(Publicado no Correio
da Manhã de 26 de Janeiro de 1994, texto de João dos Reis e fotos de Luís Forra)
Faro, da nossa
Delegação
Se há terras do Algarve onde as crianças não nascem, os
idosos estão mais velhos, onde não existe nada de nada, uma delas é a freguesia
do Pereiro, uma povoação bem encravada no interior do concelho de Alcoutim,
onde até para se urinar, é necessário recorrer à via pública, porque nem
mictórios públicos existem.
O Pereiro é uma dessas muitas aldeias espalhadas por esta
região onde o Algarve é diferente do outro Algarve, do litoral, onde, apesar de
tudo, se tem de tudo um pouco. O que não acontece nesta nordestina aldeia por
onde passaram os romanos e o Príncipe D. Carlos onde antes de ser rei, caçou.
Para este autarca, o nordeste é uma zona que os algarvios
desprezam porque não há nada, excepto a solidão de se ver todos os dias apenas
o sol, o vento ou a chuva a fustigar os campos xistosos desta freguesia de onde
os jovens desde há muito abalaram para nunca mais regressarem.

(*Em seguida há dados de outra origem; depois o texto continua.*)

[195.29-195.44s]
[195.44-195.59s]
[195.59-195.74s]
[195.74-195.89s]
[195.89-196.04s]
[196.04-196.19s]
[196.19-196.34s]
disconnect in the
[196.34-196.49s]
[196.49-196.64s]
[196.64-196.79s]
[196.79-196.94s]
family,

Situada a cerca de 15 quilómetros da
vila de Alcoutim, no caminho para Martim Longo, o Pereiro é uma freguesia onde,
como refere João Custódio Marques da Palma, ainda se calçam as bestas como no
antigamente e os pequenos povoados que lhe pertencem têm todos água, luz
eléctrica e caminhos alcatroados.
“Isto tem-se desenvolvido mais ou menos. Não temos postos de
trabalho, que é coisa que não há nem se prevê a curto ou médio prazo.

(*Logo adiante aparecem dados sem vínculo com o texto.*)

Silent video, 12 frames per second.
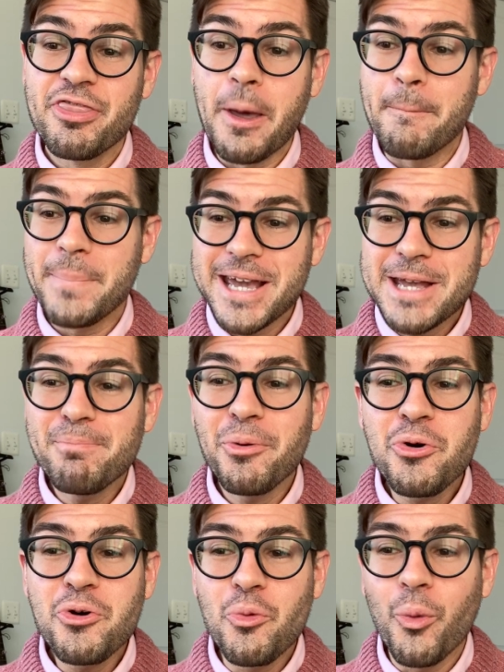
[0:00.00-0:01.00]
The
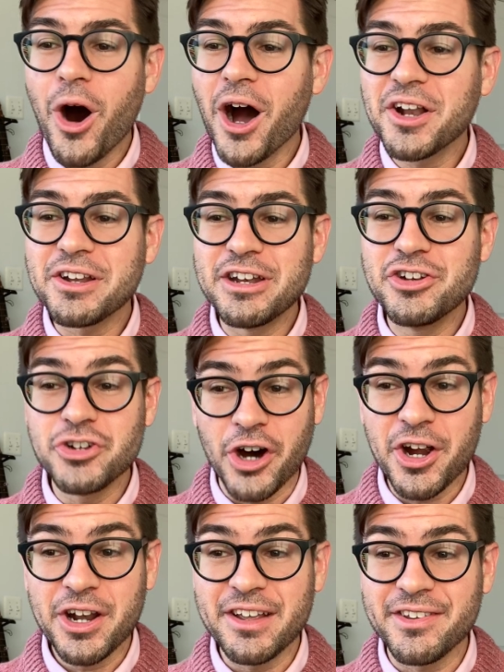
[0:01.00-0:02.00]
people who walked in
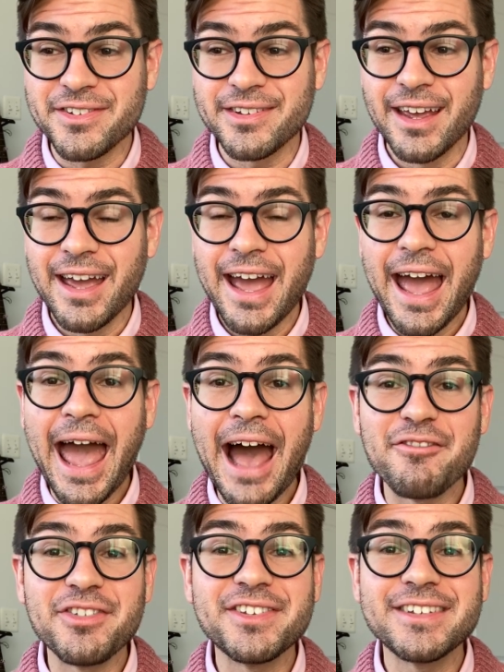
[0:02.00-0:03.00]
darkness
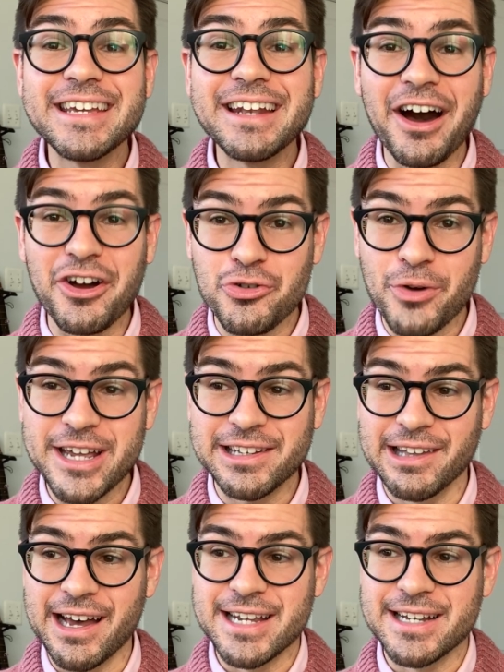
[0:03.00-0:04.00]
have seen a
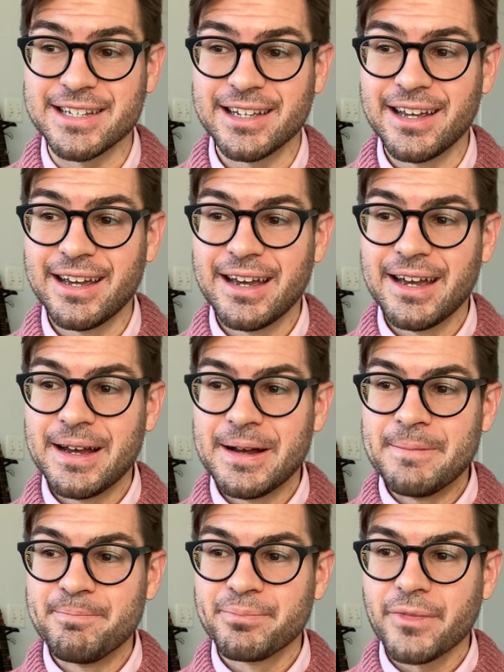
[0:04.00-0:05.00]
great light.
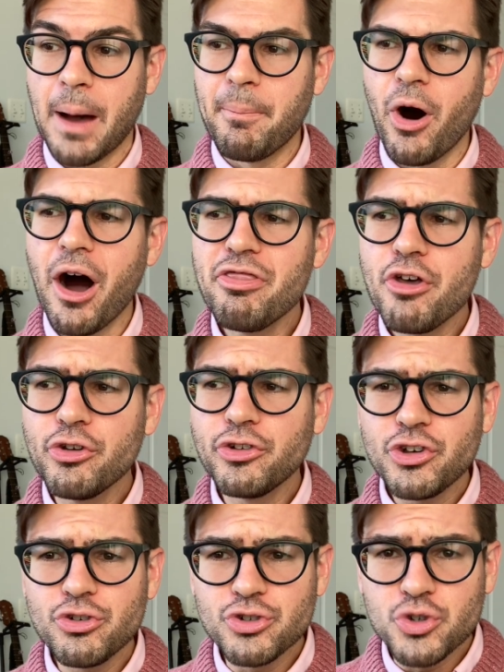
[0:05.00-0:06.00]
Upon
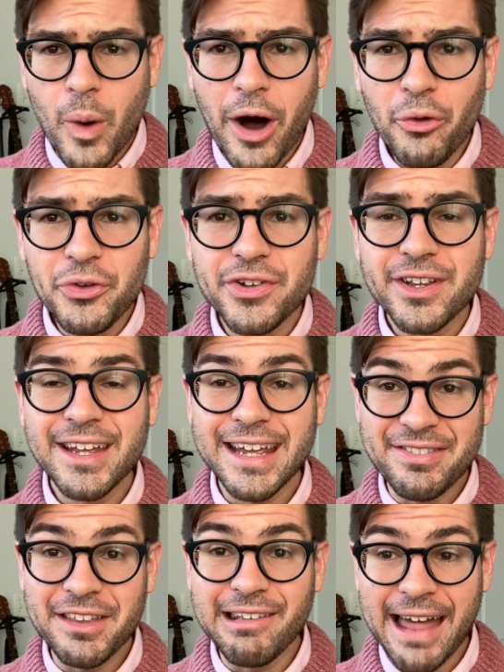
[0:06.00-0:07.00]
those who dwelt
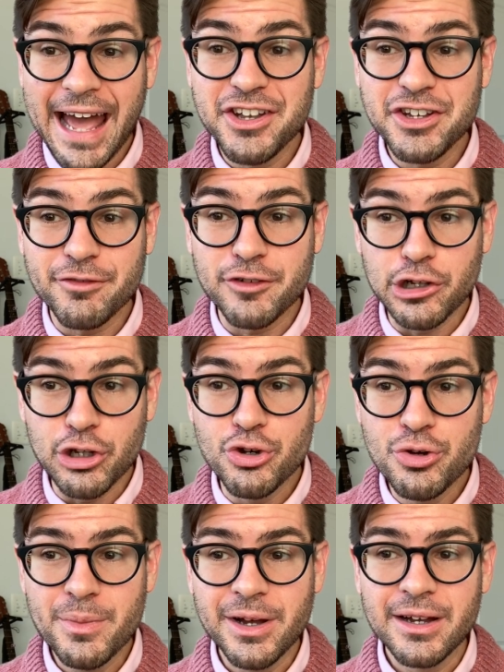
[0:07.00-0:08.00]
in the land of
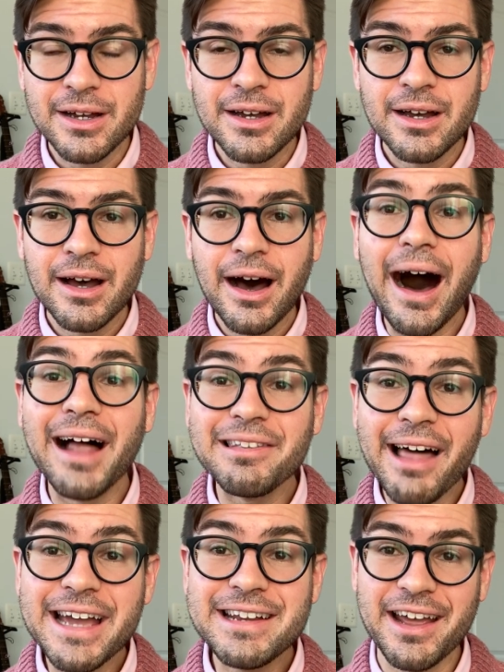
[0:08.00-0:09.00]
gloom, a
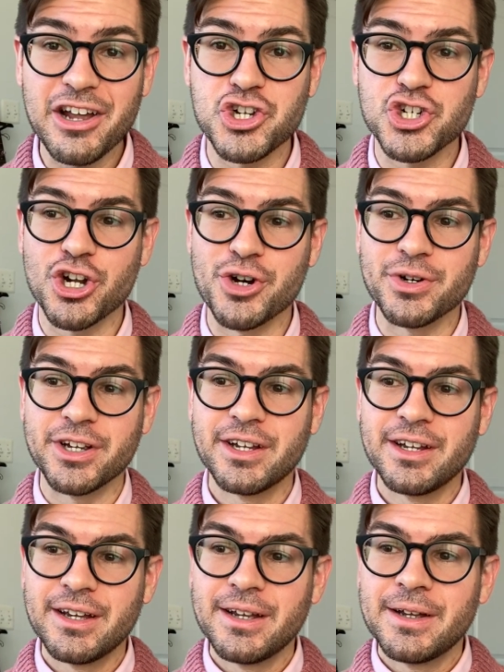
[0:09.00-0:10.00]
light has shone.
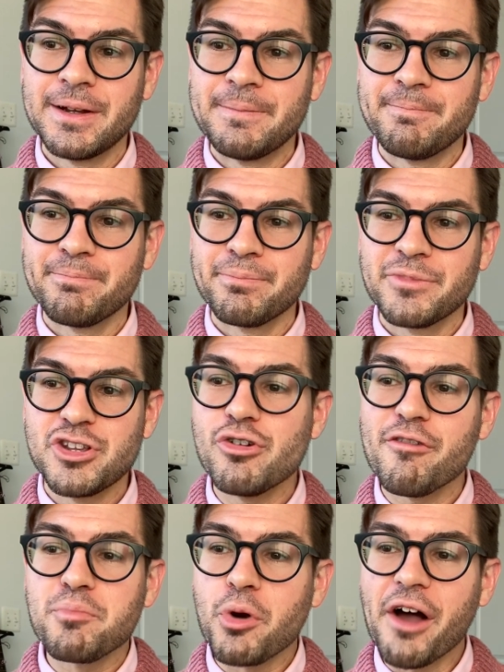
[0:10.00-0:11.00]
You
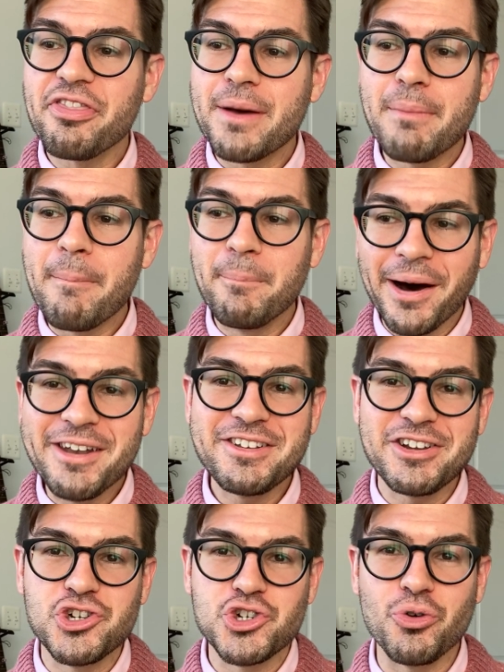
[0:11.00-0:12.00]
have brought them
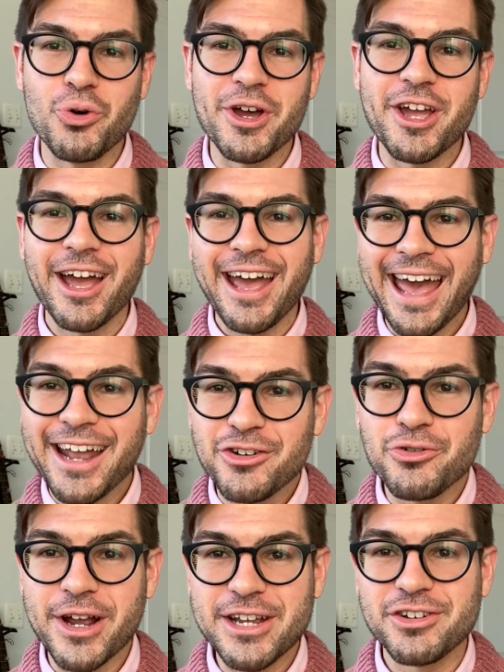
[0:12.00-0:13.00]
abundant joy and
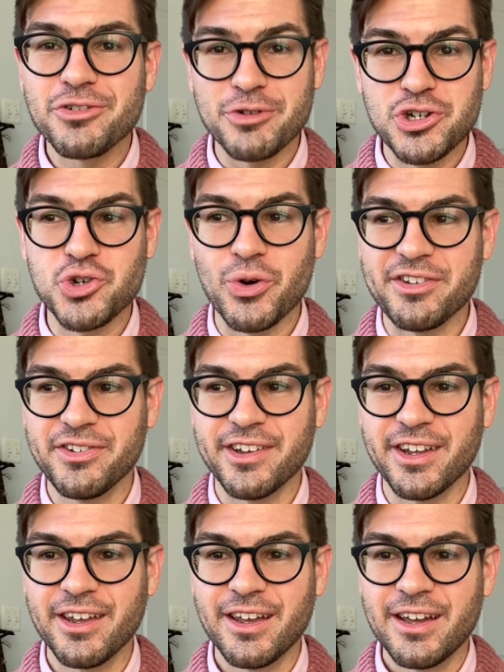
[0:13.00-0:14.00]
great rejoicing.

Indústrias também não existem. Não vejo nada assim que possa incentivar as
pessoas a ficarem, a desenvolverem a própria terra onde nasceram”, disse-nos.
No Pereiro todos os caminhos estão alcatroados. O saneamento
básico funciona bem. A freguesia não possui nenhuma equipa de futebol apesar de
ter campo construído para o efeito.
“Não temos pessoal para jogar. Apenas temos dois rapazes com
18 anos e um deles é meu filho. Temos um clube com estatutos e tudo, mas falta
o essencial, “os jovens”, adianta o Presidente da Junta de Freguesia do Pereiro.

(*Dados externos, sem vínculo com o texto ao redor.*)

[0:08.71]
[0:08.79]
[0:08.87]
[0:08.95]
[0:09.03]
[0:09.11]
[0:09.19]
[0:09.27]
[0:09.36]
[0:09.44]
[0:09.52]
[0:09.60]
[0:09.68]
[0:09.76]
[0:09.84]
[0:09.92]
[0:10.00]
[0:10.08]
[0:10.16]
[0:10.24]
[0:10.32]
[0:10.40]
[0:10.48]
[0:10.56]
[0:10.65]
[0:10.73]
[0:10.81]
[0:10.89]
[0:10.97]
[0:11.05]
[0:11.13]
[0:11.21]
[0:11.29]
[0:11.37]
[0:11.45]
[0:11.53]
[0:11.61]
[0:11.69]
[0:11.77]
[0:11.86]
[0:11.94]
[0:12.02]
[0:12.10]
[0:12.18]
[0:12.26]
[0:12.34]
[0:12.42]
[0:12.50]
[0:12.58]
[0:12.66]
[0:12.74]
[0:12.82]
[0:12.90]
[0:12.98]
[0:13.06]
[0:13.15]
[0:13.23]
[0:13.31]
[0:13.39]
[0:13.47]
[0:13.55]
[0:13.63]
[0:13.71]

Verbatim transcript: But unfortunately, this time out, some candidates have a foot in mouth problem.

João Marques da Palma tem em vista a construção de um
pequeno parque de campismo, mas a sua construção depende, como nos afirmou, da
“In Loco”, através do seu programa Leader. Mesmo junto ao Pereiro existe uma
reserva de caça, que o Presidente da Junta severamente criticou pelas promessas
que então os seus responsáveis fizeram, que seria a construção de um hotel e
diversas outras infra-estruturas turísticas que muito beneficiariam a
freguesia.
“Gostaria que a reserva de caça funcionasse como deveria
ser. O Pereiro seria muito melhor, haveria muito mais empregos, a vida seria
outra neste nordeste”, afirmou.
Nesta reserva de caça, de 3774 hectares ,
existem muitas lebres, coelhos, javalis e perdizes. Os velhos alfarrábios
dão-nos conta que o Pereiro, em tempos bem distantes, foi uma grande zona de
caça, tanto mais que nesta freguesia, por onde os romanos andaram, foram
encontrados vestígios arqueológicos, entre os quais alguns denários, dos mais
antigos do séc. III a. C., datando do fim da 1ª Guerra Púnica.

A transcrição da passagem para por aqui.